El mundo está poblado de fantasmas. Necio aquél que lo niegue.
El primer fantasma de mi vida fue aquel que pertenecía al del tío Isidro. Fue un fantasma pasajero, se fue como llegó. Lo recuerdo en mis primeros años infantiles. Era el fantasma del tío que se fue a morir a casa de mis abuelos, donde yo vivía. Recuerdo el miedo que me producía atravesar el largo patio medio iluminado. La sensación d...e que alguien me seguía muy de cerca. El temor de no querer voltear y evitar correr pues la angustia de saberme perseguida se hacía mayor si yo aumentaba la velocidad. Prefería entonces intentar calmarme, caminar despacio, tratando de ocultar mi miedo y únicamente acelerar el paso al estar cerca de los cuartos en donde mis papás, mi hermana y yo vivíamos. Después de eso no hubo más fantasmas por un tiempo, únicamente muertos.
Un fantasma importante es el de mi abuelita. Después de darnos tanto amor y de que me consintiera como las buenas abuelas lo hacen, cuando se murió, me dejó dormir la noche más fría y se convirtió en mi espíritu tierno y generoso. Conservo su sonrisa y están aquí grabados sus rizos oscuros; no es que coleccione reliquias, para verla sólo hace falta mirar un espejo.
Sin embargo, el fantasma más grande, el más protector, el que al parecer no me dejará así tenga cuarenta, cincuenta, ochenta años, es el de un hombre alto y moreno que me sigue. Lo veo casi a diario. Aún su forma de caminar está en las calles de mi mente. Lo veo cuando en el trabajo hay alguna reunión. Aparece algunas veces con cabello y bigote, otras veces sin. Me acompañó en carretera a Puerto México. Está en las playas de Acapulco, caminando por Oaxaca. Lo he visto formado en la fila de los análisis clínicos en el ISSSTE que tanto odio. He seguido sus pasos por las escuelas que pisamos juntos. Está en sus libros de física y química, en una guitarra, en un cuadro con hilos y clavos. Está en toda la casa, en un sol y tres lunas en la puerta de entrada, en los focos que no hemos podido cambiar, en un pocillo de té que nadie puso a calentar en la estufa, está en el estudio, leyendo, escribiendo, investigando. Está en unas canciones divertidas, ese rey tiburón, pobre venadito lúdico y de gran sonrisa.

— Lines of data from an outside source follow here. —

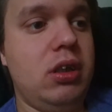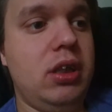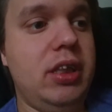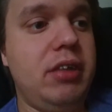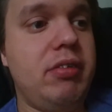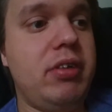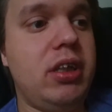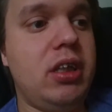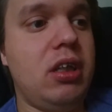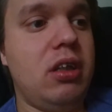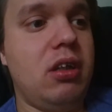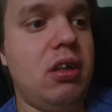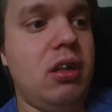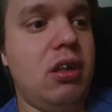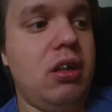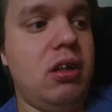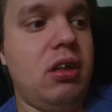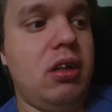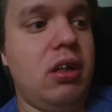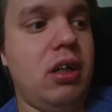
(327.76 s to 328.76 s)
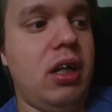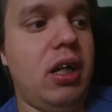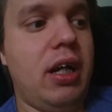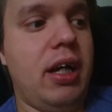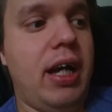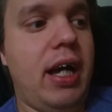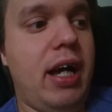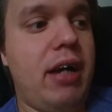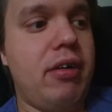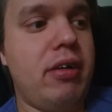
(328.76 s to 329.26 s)
even in
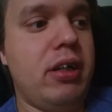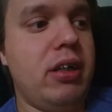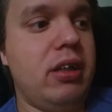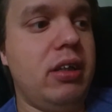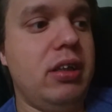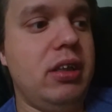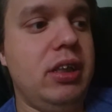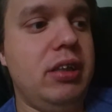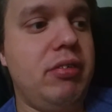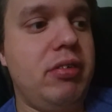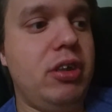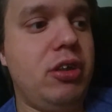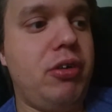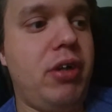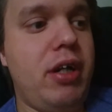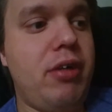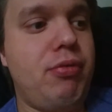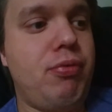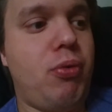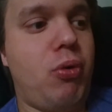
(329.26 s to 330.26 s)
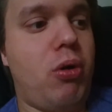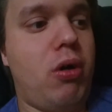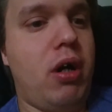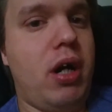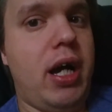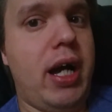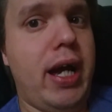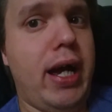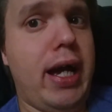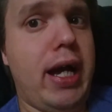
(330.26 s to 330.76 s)
uh, even in grade
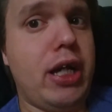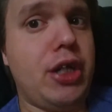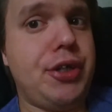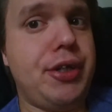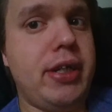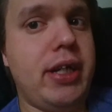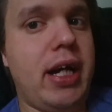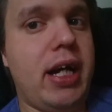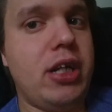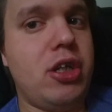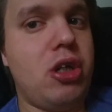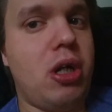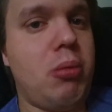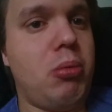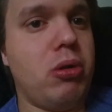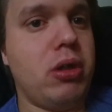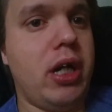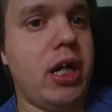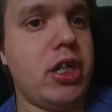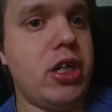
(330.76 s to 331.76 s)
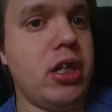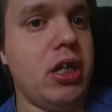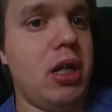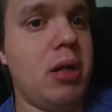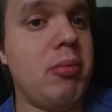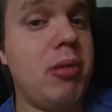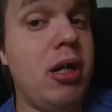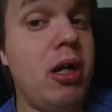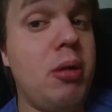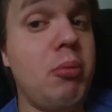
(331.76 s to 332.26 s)
4, I actually had trouble catching
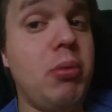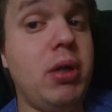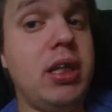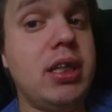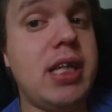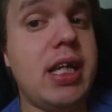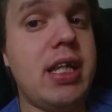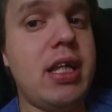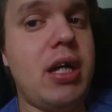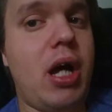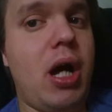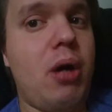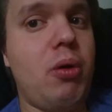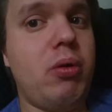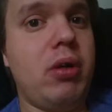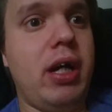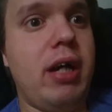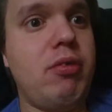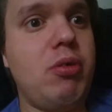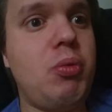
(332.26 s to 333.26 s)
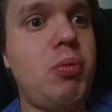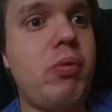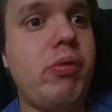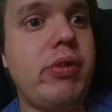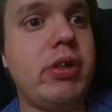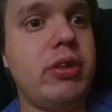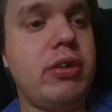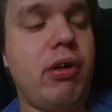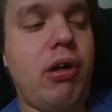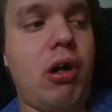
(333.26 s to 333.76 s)
up because I everyone
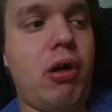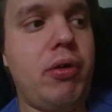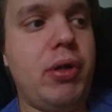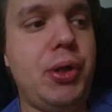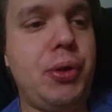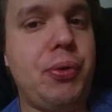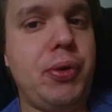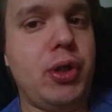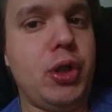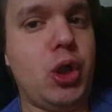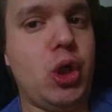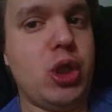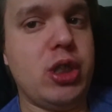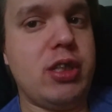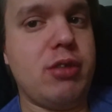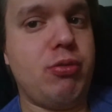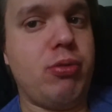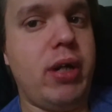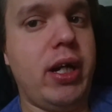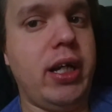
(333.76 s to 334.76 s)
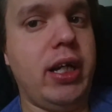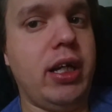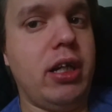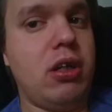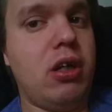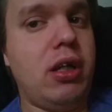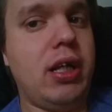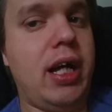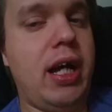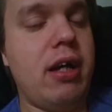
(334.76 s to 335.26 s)
was already doing cursive writing
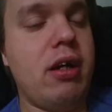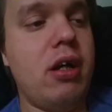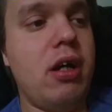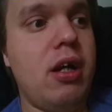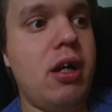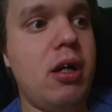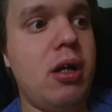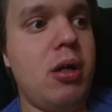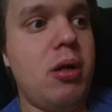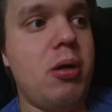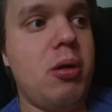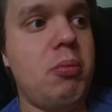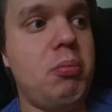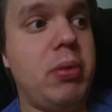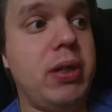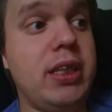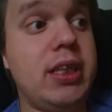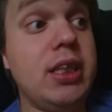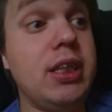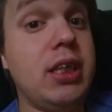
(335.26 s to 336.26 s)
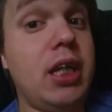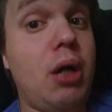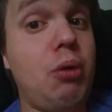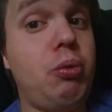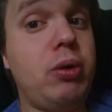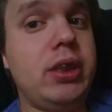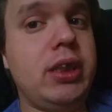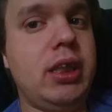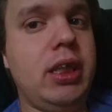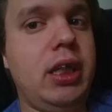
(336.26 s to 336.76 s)
and all that. But since I
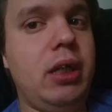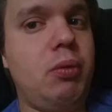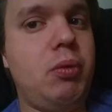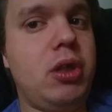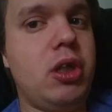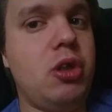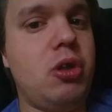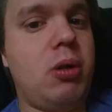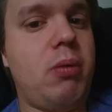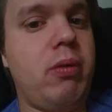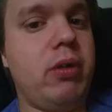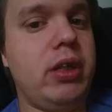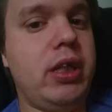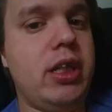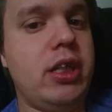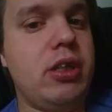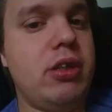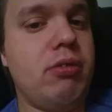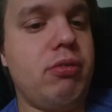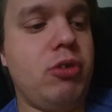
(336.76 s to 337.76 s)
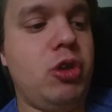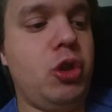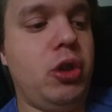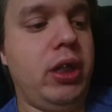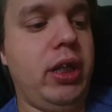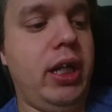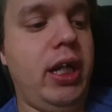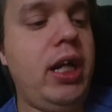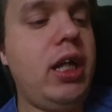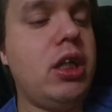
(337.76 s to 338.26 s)
wasn't in with the normal kids
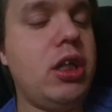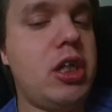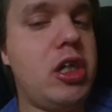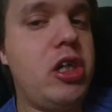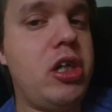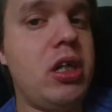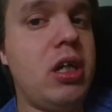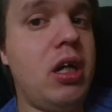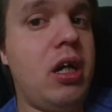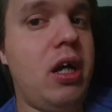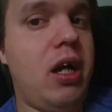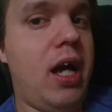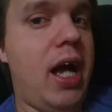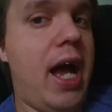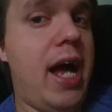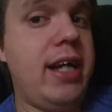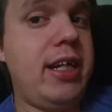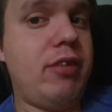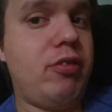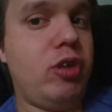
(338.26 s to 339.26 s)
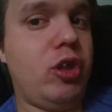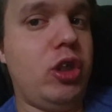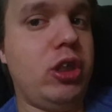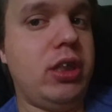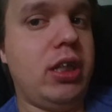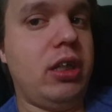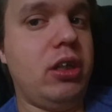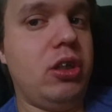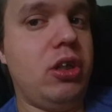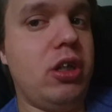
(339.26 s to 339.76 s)
during English, I never
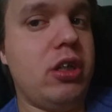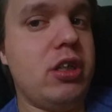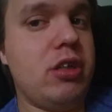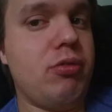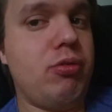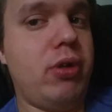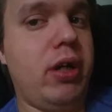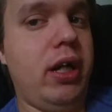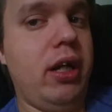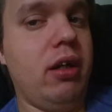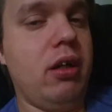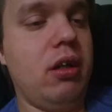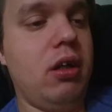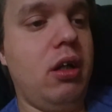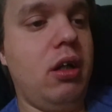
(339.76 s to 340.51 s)
learned how to cursive write.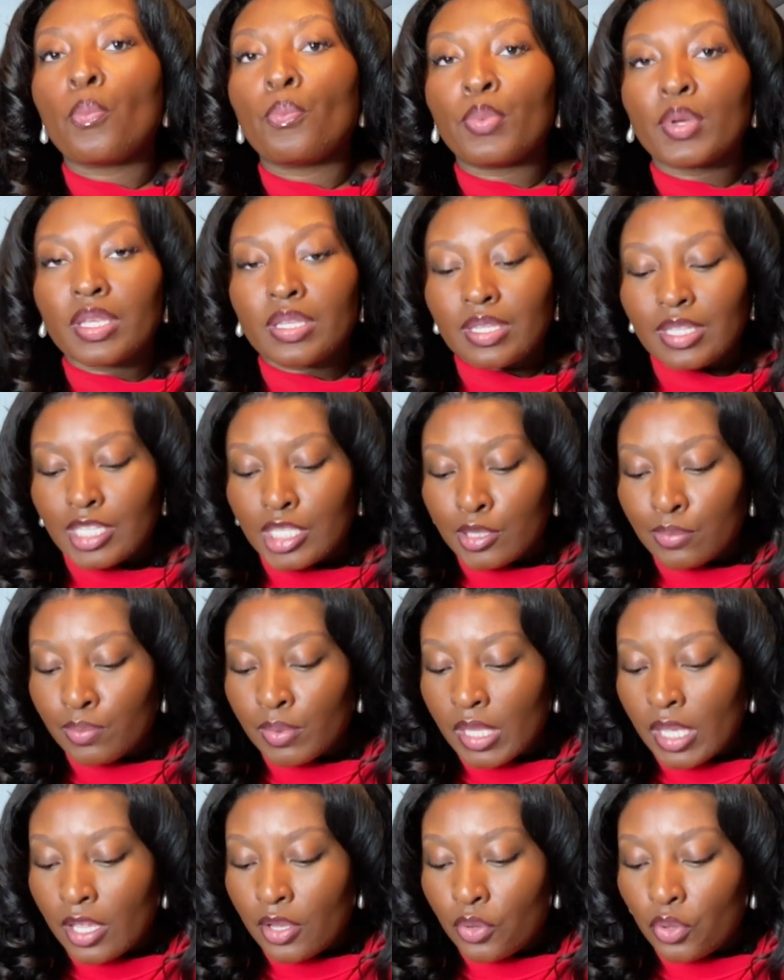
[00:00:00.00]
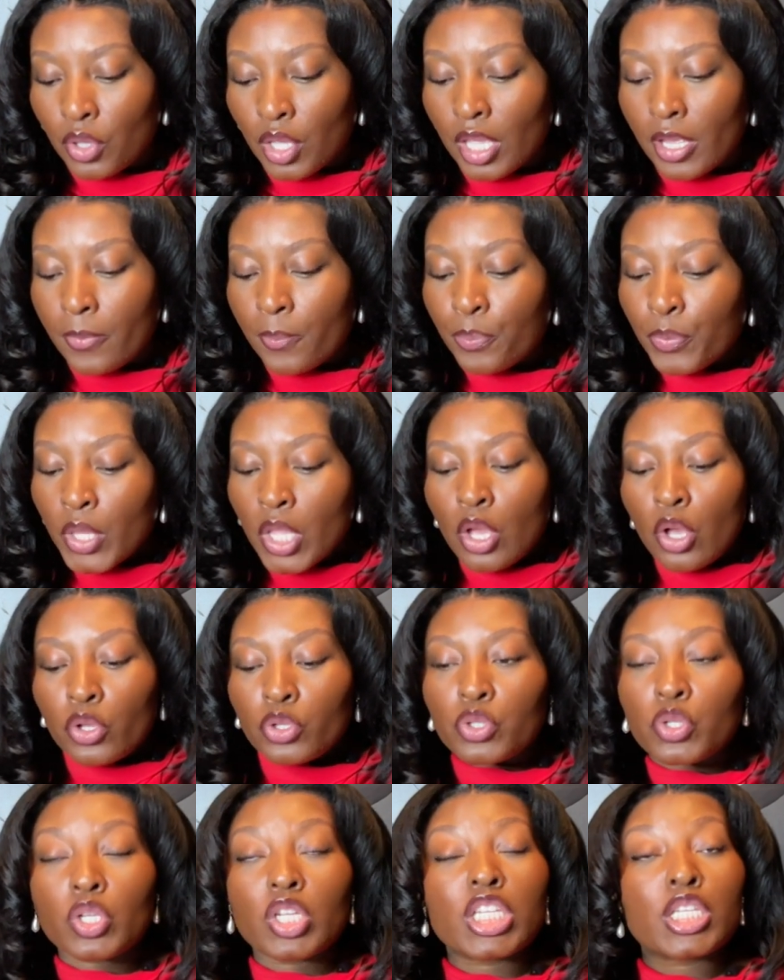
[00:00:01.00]
business plan. Okay,
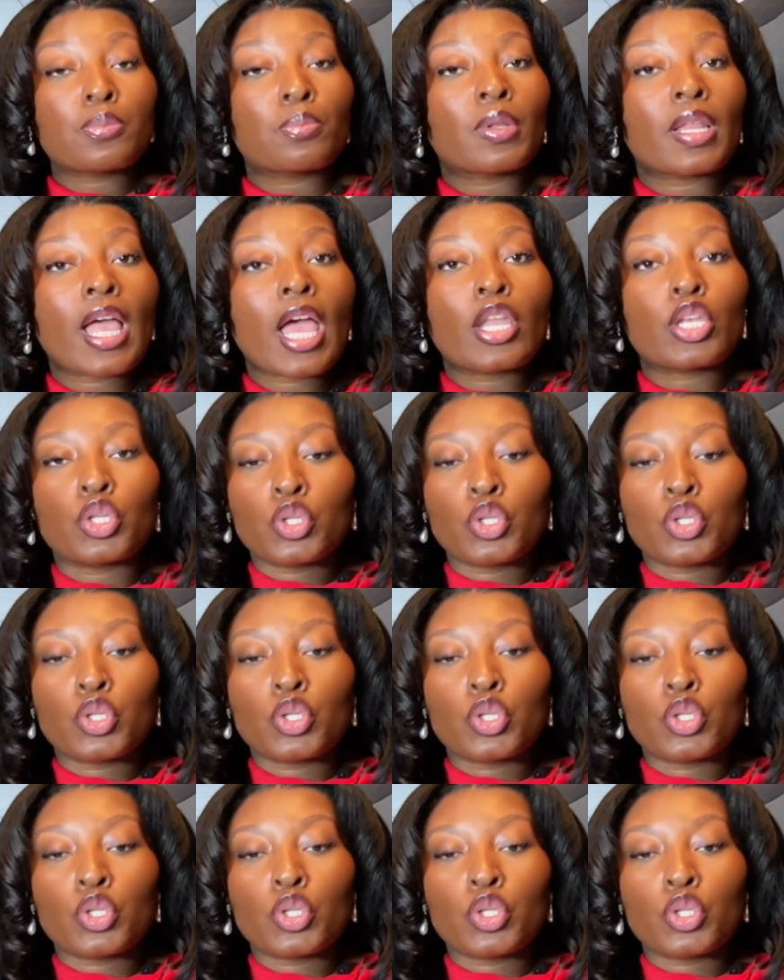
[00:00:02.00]
so this plan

Está en aquella noche que conduciendo sola mi pensamiento fue hacia él y en la radio pusieron Greenleves, la canción que tocaba con su guitarra. ¿Será que las vibraciones del pensamiento van y vienen, se sienten aún después de la muerte? ¿Él también estaba pensando en mí?
Este fantasma no es cualquier muerto. Ni siquiera admito que se murió de cáncer. Se murió contra el cáncer. Y es más, no se murió, mi papá sólo dio un gran salto a otra parte, de la que a veces, muchas, viene a visitarme.